It was one of the last warm summer nights, where people try to squeeze every last drop out of the season as it crashes to its close; and the Rockaway Boardwalk was alive with cyclists, roller skaters, musicians, and dance parties.
Frenzied pockets of activity around the concession stands punctuated long stretches of quiet — where the only sounds were the ocean breeze and the soft lapping of waves at the shore.
It’s hard to imagine a time when the boardwalk didn't define this 5.5 mile stretch of coastline. It was first constructed in the 1920s – and remains one of the longest boardwalks in the country.
But when Hurricane Sandy battered New York City 10 years ago, it not only damaged hundreds of homes on the peninsula – it also destroyed the beloved boardwalk. A decade after the storm, and six years after its full reconstruction, the boardwalk is both the heart of the Rockaway community and a beacon for visitors, as well as a bittersweet memorial of an impossibly painful time in the peninsula’s history.
“We have a beautiful new boardwalk and a lot of gorgeous new parks, and the community has definitely expanded, but I think anyone who is here during that time knows that it came at a really high cost and there was a lot of suffering,” said Bridget Klapinski, is a community organizer with the Rockaway Beach Civic Association. “It will always be a little bit bittersweet.”
Though the boardwalk had been around for decades before the storm, Sandy revealed a key design flaw: it wasn’t anchored to the concrete pilings that supported it. So when 10 feet of storm surge crashed across the peninsula, it simply lifted the boardwalk up and took it away. Some chunks of boardwalk were lost forever in the depths of the Atlantic Ocean, others came crashing down into the flooded streets of the peninsula.
“We saw sections of boardwalk on top of houses. It was like Godzilla came through,” said Jonathan Gasko, the longtime district manager of the local community board.
The boardwalk’s reconstruction generated fierce debate. Everyone wanted it rebuilt, but how it would be constructed became a source of contention.
“We wanted them to come back with wood cause that's what a boardwalk is,” Gasko said.
In the end, former Mayor Michael Bloomberg’s administration said it would be rebuilt with concrete, which the administration argued was more sustainable and more durable than tropical hardwood.
“The way they really sold it to the community was that it can be a barrier to keep the Atlantic Ocean from coming in,” Gasko said.
Reconstruction took four years. Maribel Araujo, owner of boardwalk arepa joint Caracas, reopened her eatery in the summer after Sandy. But for three summers, her stand was on more of an island than a boardwalk — hers was the last concession area to be reconnected in 2016. When that finally happened, it felt like a homecoming, she said.
“We went back to the boardwalk life,” she said. “The boardwalk is a lifeline for Rockaway. The boardwalk is a common thread.”
Araujo has even begun to see Sandy as a blessing in disguise.
“I want to believe that what they have done has been positive and it's protecting us,” she said.

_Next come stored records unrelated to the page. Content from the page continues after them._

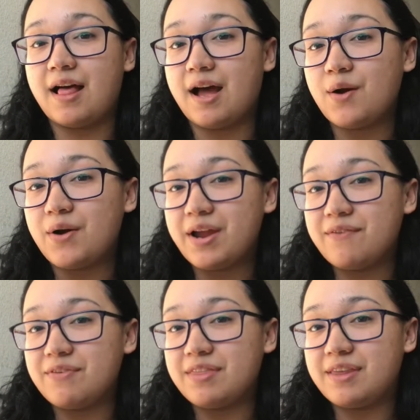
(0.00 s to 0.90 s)
how
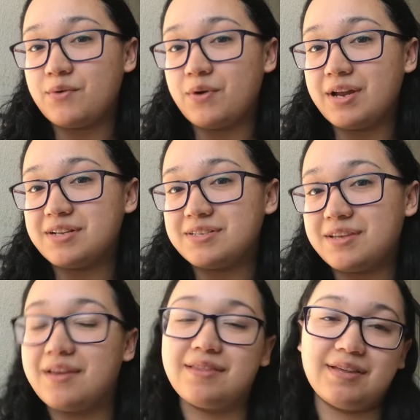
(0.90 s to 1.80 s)
everything
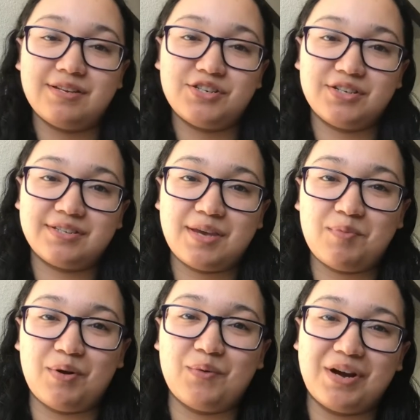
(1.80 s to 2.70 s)
went, then just
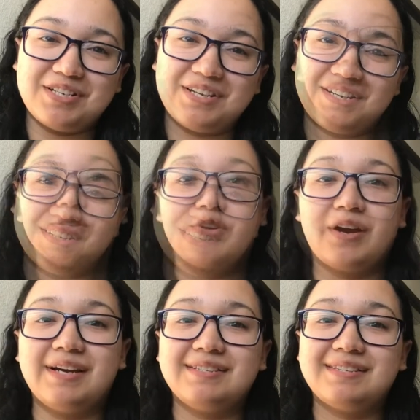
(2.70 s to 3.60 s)
keep on watching. So
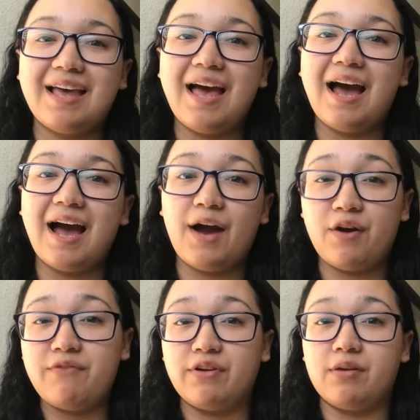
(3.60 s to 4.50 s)
guys, how I
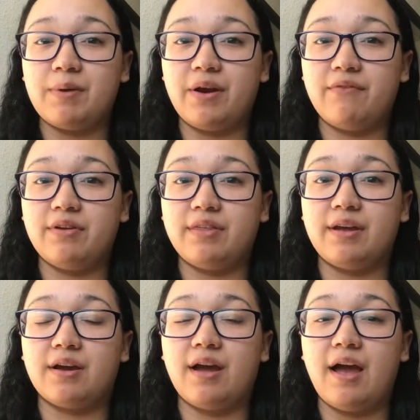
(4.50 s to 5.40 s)
feel about
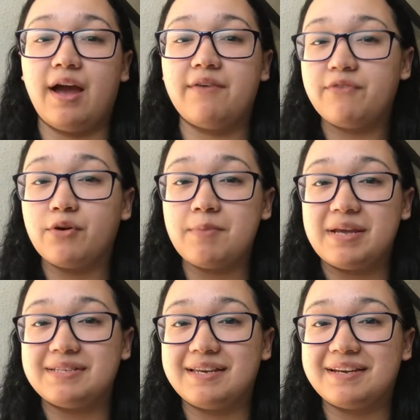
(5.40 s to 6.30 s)
everything. I feel
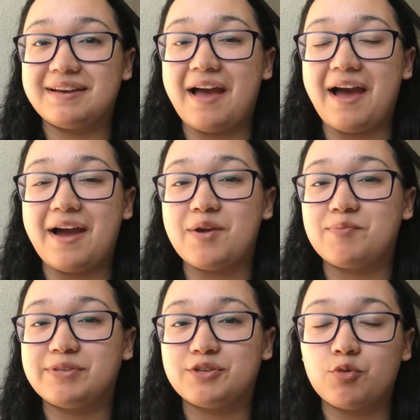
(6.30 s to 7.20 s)
amazing. I am
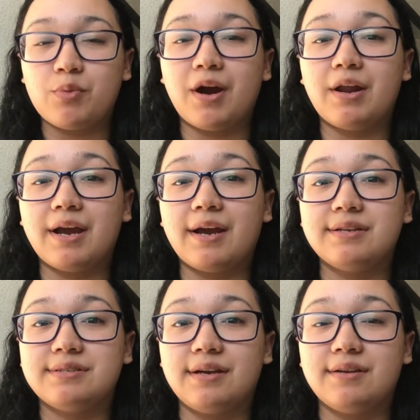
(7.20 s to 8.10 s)
so proud I got
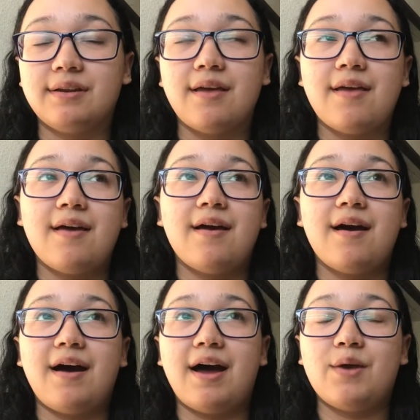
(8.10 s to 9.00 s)
it done.
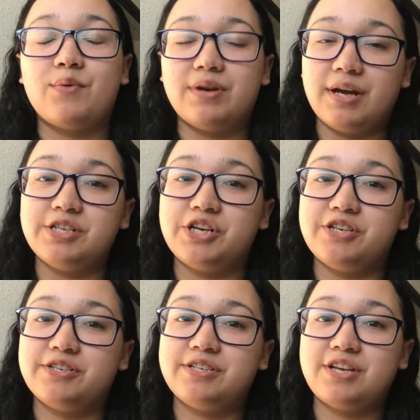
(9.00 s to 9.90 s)
I would not
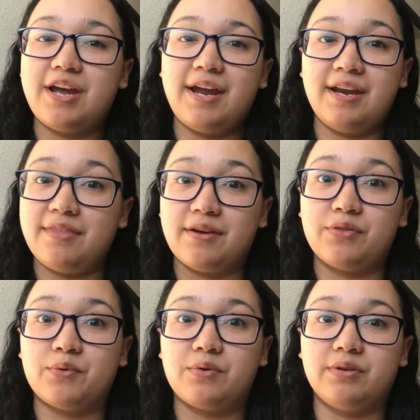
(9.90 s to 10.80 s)
change anything in
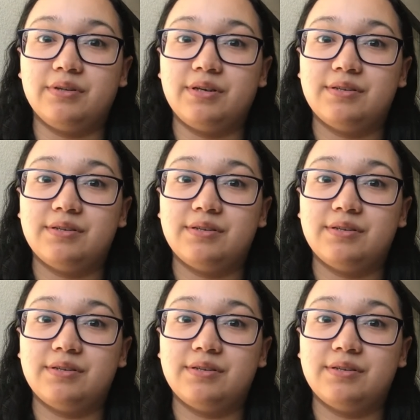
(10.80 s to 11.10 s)
the world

But the boardwalk’s rebound since Sandy hasn’t been linear. In 2012, the summer before Sandy, a record 7.79 million visitors visited Rockaway Beach and the boardwalk. No summer since has surpassed that. COVID-19 caused further disruptions to summer traffic and this past season about 4.45 million visitors came, according to data from the parks department.
And while the new concrete boardwalk provides more protection than the last one — and won’t simply float away when the next Sandy-like storm hits — it still falls short of an actual storm wall. Claire Weisz is an architect with WXY Studio, which helped design the new boardwalk. In most locations, it’s 6 to 9 feet higher than the old wooden boardwalk, she said. But other areas, particularly around the concessions, remain at their original heights.
“If they flooded, they are likely to flood again with the next Sandy-like storm,” Weisz said.
Others like Klapinski point out that surge water can still come up through storm drains and flood the homes behind the boardwalk.
“This is not a sea wall,” she said. “I personally think there's also a naiveté to think that that level of storm can't or won't happen again.”
Longer-term fixes – like a series of coastal barriers along the shorefront, as well as storm surge gates to protect the vulnerable back bay – are still years away. The Army Corps of Engineers is taking feedback on that plan through the end of the year. Weisz and other planners have put forth an alternative plan; a series of “blue dunes” – or newly erected manmade barrier islands about 9 miles off the current coastline to absorb the worst impacts of wave action and storm surge.
“If we built another barrier island out there, which could be where surfers really go to surf and it would be good for fish and … put all of our winter turbines out there, you could lessen the effects for everyone,” she said. “And maybe not have to build 9-foot-high walls everywhere.”
But on this warm summer night, the prospect of the next storm feels far away. Naomi Tyminski, 42, who was pushing her newborn in a stroller, said she comes out every day to clear her head. Her family moved to Rockaway Park two years after the storm.
“The boardwalk is like a sanctuary for us,” she said. “I never want to leave this place. Never.”